Output each record exactly, with nothing omitted.

Stored data entries
════════════════════

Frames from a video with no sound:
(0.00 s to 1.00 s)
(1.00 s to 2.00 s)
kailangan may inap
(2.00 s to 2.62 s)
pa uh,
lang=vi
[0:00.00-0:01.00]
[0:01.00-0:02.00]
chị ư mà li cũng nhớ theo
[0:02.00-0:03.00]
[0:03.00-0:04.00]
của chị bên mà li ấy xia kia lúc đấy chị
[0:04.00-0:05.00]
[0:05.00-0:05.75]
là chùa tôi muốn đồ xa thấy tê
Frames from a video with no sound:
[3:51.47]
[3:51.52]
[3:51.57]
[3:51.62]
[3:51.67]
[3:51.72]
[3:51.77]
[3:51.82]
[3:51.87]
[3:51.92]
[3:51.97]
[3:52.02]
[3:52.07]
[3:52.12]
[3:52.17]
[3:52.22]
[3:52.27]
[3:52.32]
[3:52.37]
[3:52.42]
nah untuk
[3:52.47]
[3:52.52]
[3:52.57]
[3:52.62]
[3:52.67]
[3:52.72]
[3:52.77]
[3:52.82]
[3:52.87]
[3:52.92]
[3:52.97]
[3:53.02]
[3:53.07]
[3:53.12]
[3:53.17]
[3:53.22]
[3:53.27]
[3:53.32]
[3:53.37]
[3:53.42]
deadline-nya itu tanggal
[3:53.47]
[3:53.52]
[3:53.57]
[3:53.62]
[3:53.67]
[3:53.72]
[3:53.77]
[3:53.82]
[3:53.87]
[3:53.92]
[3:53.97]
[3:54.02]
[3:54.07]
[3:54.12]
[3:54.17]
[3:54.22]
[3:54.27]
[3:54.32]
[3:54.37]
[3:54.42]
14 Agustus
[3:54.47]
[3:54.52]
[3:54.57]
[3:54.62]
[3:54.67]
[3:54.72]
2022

════════════════════

• [YOUR RESPONSE]:
Frames from a video with no sound:
(0.00 s to 1.00 s)
(1.00 s to 2.00 s)
kailangan may inap
(2.00 s to 2.62 s)
pa uh,
lang=vi
[0:00.00-0:01.00]
[0:01.00-0:02.00]
chị ư mà li cũng nhớ theo
[0:02.00-0:03.00]
[0:03.00-0:04.00]
của chị bên mà li ấy xia kia lúc đấy chị
[0:04.00-0:05.00]
[0:05.00-0:05.75]
là chùa tôi muốn đồ xa thấy tê
Frames from a video with no sound:
[3:51.47]
[3:51.52]
[3:51.57]
[3:51.62]
[3:51.67]
[3:51.72]
[3:51.77]
[3:51.82]
[3:51.87]
[3:51.92]
[3:51.97]
[3:52.02]
[3:52.07]
[3:52.12]
[3:52.17]
[3:52.22]
[3:52.27]
[3:52.32]
[3:52.37]
[3:52.42]
nah untuk
[3:52.47]
[3:52.52]
[3:52.57]
[3:52.62]
[3:52.67]
[3:52.72]
[3:52.77]
[3:52.82]
[3:52.87]
[3:52.92]
[3:52.97]
[3:53.02]
[3:53.07]
[3:53.12]
[3:53.17]
[3:53.22]
[3:53.27]
[3:53.32]
[3:53.37]
[3:53.42]
deadline-nya itu tanggal
[3:53.47]
[3:53.52]
[3:53.57]
[3:53.62]
[3:53.67]
[3:53.72]
[3:53.77]
[3:53.82]
[3:53.87]
[3:53.92]
[3:53.97]
[3:54.02]
[3:54.07]
[3:54.12]
[3:54.17]
[3:54.22]
[3:54.27]
[3:54.32]
[3:54.37]
[3:54.42]
14 Agustus
[3:54.47]
[3:54.52]
[3:54.57]
[3:54.62]
[3:54.67]
[3:54.72]
2022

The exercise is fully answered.